265年、并州刺史王広は劉宣を武帝司馬炎に推挙した。司馬炎は彼を召して接見すると、その応対ぶりを褒めたたえ「劉宣に会う前は王広の言葉を虚言だと考えていた。今、劉宣の容姿、立ち居振る舞い、礼儀作法を見るに、まさに圭璋(礼式に用いる貴重な玉)の如しである。彼であれば、よくその部族を束ね、慰撫することができるであろう。」と述べ、劉宣を匈奴の右部都尉に任じ、赤い幛(掛け物)と曲蓋(儀仗用の柄の曲がった傘)を特別に支給した。劉宣は官職にあっても清廉だったために、部族の人からよく慕われた。その後、北部都尉に移り、左賢王となった。

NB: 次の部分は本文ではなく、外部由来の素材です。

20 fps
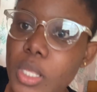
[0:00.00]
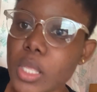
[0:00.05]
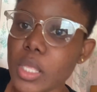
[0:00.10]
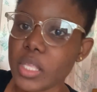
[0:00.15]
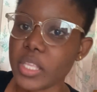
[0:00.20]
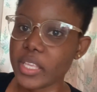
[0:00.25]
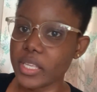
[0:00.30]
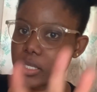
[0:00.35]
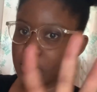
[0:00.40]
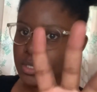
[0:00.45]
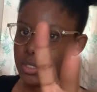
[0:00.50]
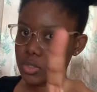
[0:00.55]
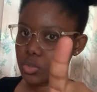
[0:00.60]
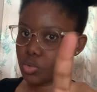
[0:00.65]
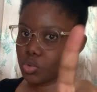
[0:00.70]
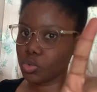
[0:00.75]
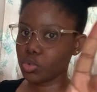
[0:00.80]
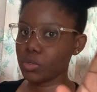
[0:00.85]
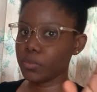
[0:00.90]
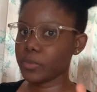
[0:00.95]
Yes,
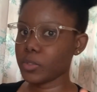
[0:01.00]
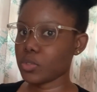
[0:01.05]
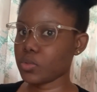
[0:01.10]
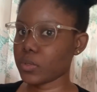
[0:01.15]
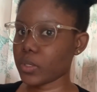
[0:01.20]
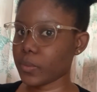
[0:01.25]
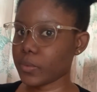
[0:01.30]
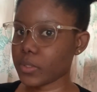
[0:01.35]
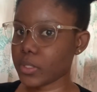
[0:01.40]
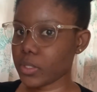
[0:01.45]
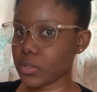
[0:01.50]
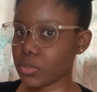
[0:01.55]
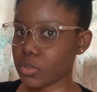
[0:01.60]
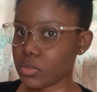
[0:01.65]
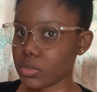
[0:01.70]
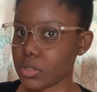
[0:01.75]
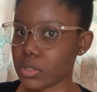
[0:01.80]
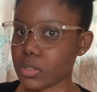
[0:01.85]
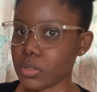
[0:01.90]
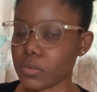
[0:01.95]
so don't be too uptight on
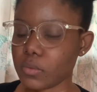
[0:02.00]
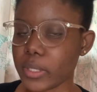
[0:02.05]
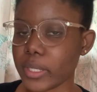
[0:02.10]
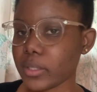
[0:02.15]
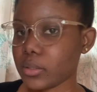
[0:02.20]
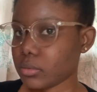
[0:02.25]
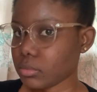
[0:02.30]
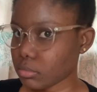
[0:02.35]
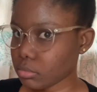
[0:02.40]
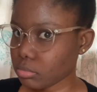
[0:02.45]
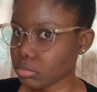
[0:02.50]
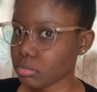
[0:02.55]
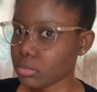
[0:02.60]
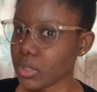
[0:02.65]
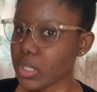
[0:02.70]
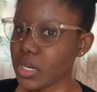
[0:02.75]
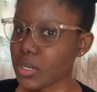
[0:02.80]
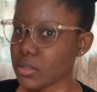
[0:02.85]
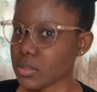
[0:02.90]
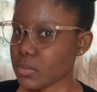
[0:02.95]
yourself. Like
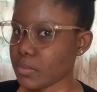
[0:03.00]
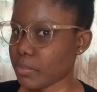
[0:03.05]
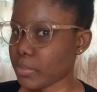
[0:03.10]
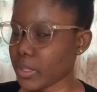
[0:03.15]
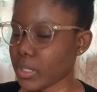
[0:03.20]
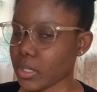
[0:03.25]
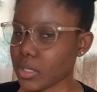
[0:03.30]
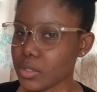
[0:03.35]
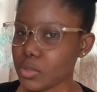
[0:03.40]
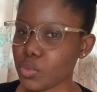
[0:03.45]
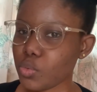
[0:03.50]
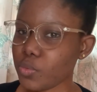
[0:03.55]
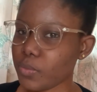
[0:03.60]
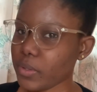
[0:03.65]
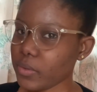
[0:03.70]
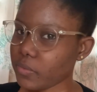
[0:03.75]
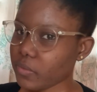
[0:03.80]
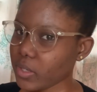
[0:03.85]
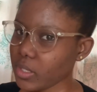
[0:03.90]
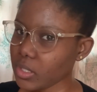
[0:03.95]
learn how to balance oh, will be
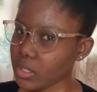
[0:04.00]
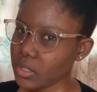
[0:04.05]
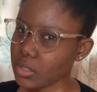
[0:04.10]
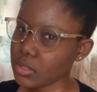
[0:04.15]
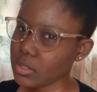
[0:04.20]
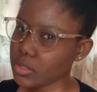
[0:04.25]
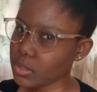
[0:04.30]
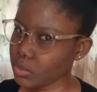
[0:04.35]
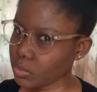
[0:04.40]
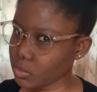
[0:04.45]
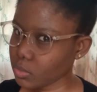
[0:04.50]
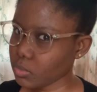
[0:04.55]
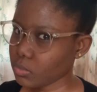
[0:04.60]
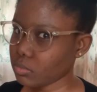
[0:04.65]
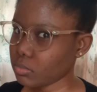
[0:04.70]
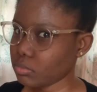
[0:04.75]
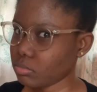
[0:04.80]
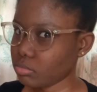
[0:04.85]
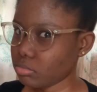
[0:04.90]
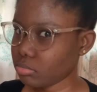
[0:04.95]
fun a little.
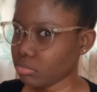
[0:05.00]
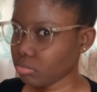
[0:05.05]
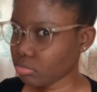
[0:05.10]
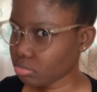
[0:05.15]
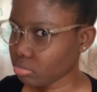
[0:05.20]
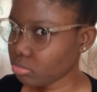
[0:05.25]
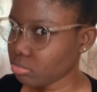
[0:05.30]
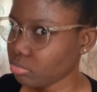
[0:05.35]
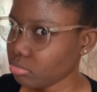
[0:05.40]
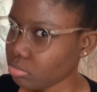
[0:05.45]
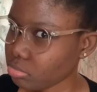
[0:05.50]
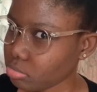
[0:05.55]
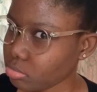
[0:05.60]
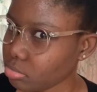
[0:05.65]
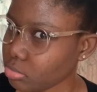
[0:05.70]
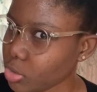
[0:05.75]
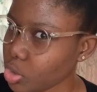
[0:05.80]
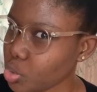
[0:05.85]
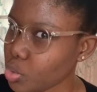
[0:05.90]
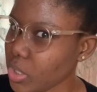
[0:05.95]

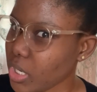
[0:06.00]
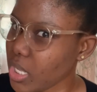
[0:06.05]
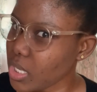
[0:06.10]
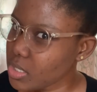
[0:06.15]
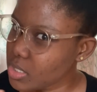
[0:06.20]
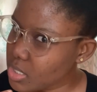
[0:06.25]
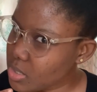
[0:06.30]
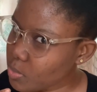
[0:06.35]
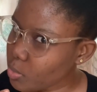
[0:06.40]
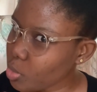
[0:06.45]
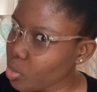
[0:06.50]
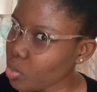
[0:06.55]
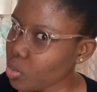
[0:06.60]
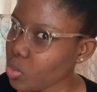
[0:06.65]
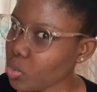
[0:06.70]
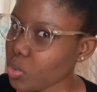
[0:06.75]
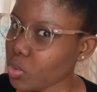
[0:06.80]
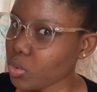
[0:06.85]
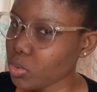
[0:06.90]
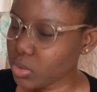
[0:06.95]
You learn
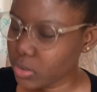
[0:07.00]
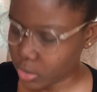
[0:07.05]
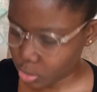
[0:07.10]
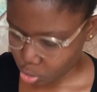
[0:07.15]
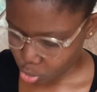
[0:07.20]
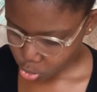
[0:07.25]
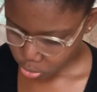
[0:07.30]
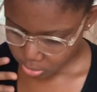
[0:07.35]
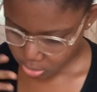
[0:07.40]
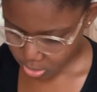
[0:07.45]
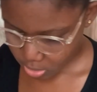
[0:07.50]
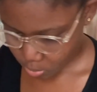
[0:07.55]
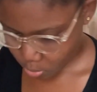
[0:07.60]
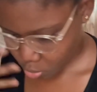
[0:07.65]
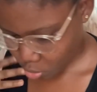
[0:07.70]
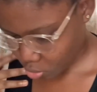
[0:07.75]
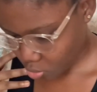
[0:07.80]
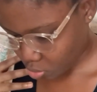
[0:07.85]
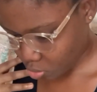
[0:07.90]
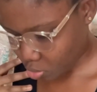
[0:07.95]
small, you enjoy
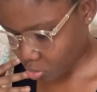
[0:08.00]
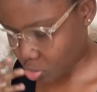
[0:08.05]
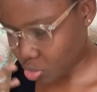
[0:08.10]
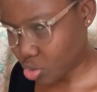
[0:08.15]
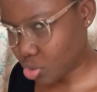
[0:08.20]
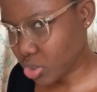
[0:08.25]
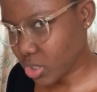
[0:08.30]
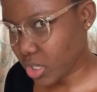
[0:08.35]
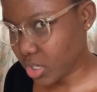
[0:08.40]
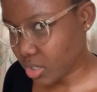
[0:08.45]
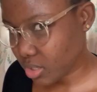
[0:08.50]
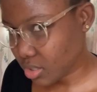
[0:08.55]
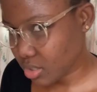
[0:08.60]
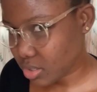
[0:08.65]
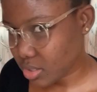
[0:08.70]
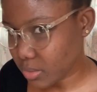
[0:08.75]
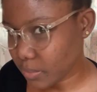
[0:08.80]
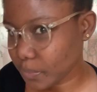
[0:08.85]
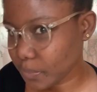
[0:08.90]
small, you get.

司馬衷の時代、八王の乱と呼ばれる皇族同士の大規模な内乱が勃発した。これに呼応して各地でも反乱が勃発し、強盗略奪も横行した。
劉宣は、これを独立の絶好の機会と捉え、密かに議論を重ね「かつてわれらの祖先は、漢朝と兄弟の契りを交わし、憂いも喜びも分かち合った。だが、漢が滅び魏・晋が興ると、単于の称号は名ばかりとなり、一尺の領土すら与えられなくなった。王侯からも格下げされ、今や平民と大して変わらない。司馬氏は骨肉の争いを続け、天下は荒み切っている。今こそ我らの国家を興し、先祖よりの事業を復活させる時である。左賢王の劉淵は、風貌や才覚が常人を遥かに凌駕している。もし天命が単于を見捨てているならば、劉淵のような傑物を産み落とさなかったであろう」と宣言し、秘密裏に劉淵を大単于に推戴した。

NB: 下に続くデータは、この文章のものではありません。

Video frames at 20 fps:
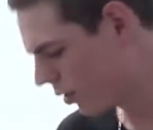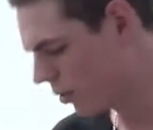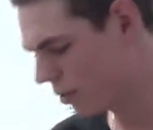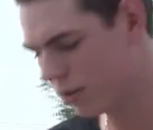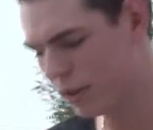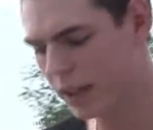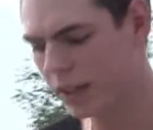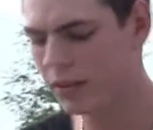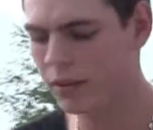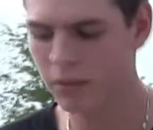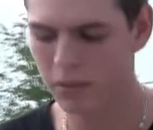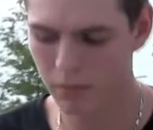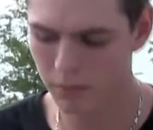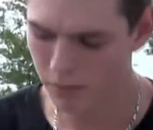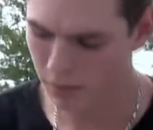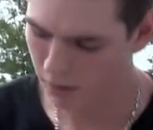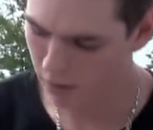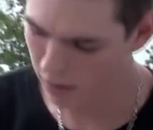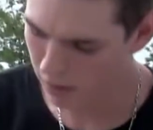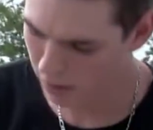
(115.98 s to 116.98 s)
use like
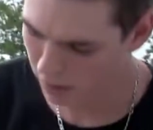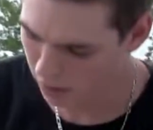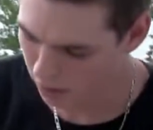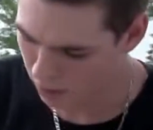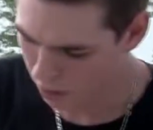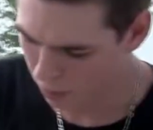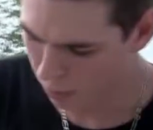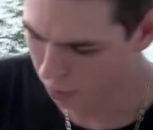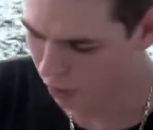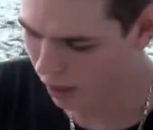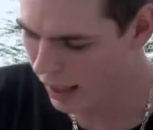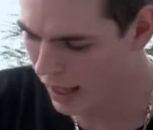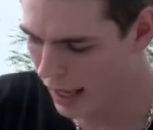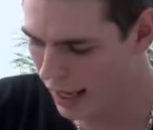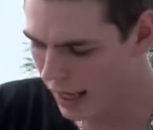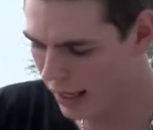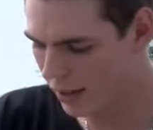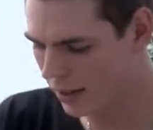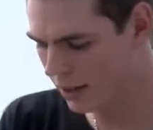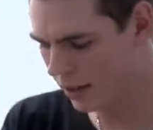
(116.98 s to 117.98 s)
your
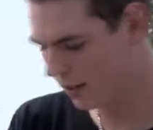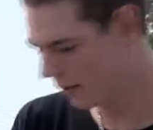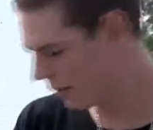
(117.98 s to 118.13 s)
blade,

当時の劉淵は成都王司馬穎に仕えて鄴にいたため、部族の呼延攸を劉淵の下へ派遣し、計画を伝達させた。劉淵は呼延攸を先に帰し、劉宣に五部匈奴と宜陽にいる諸胡人を集結させるよう命じ、劉宣はそれに従った。
劉淵が左国城に到着すると、劉宣は上大単于の称号を授けた。
当時、司馬穎は東嬴公司馬騰と安北将軍王浚と争っており、王浚らは烏桓・鮮卑段部を味方につけ、戦いを有利に運んでいた。劉淵は、司馬穎を救援するために右於陸王劉景と左独鹿王劉延年を鮮卑討伐に派遣すると、劉宣は固くそれを諌め「晋朝は非道にも我らを奴隷のごとく扱いました。故に、かつて右賢王劉猛は激憤を堪えられず反乱を起こしたのですが、当時はまだ晋朝の綱紀は緩んでおらず、大事は成就せず劉猛は殺されました。あの敗戦は、単于の恥です。今、司馬氏は父子兄弟で争っておりますが、これは天が晋を嫌い、我ら匈奴に天下を授けようとしているのです。単于(劉淵)は、身に徳があり、晋人すら感服させてきました。今こそ、国家・民族を振興させて、呼韓邪の事業を復活させる時なのです。鮮卑や烏桓はわれらの助けとすべきであり、彼らと争い仇敵の関係になる必要などありません。天がわれらに手を貸し、晋朝を滅亡させようとしている時に、その意思に逆らってはなりません。もし逆らえば、事業を成功させることはできないでしょう。天が与えようとしているものを受け取らなくては、逆に罰を受けることになります。どうか単于は、進むべき道を間違われませんよう」と言った。劉淵は、劉宣の諫めを受け「確かにそなたの言うとおりである。しかし、一つだけ間違っている事がある。男として生まれたからは、劉邦や曹操にこそ並ぶべきである。呼韓邪なんぞでは、役不足である」 と言った。劉宣は感嘆し「その壮大な器、われらの及ぶところではございません」と言って、頭を下げた。
304年10月、劉淵は晋朝からの自立を宣言し漢王を名乗ると、劉宣は丞相に任じられた。劉淵が即位した際にも、劉宣の謀略が大きく関わっていたという。劉宣は開国の元勲として特に劉淵から重用され、軍事・内政問わずあらゆることに参画した。その後、都督中外諸軍事・領丞相・右賢王となった。
308年10月、病のために死去した。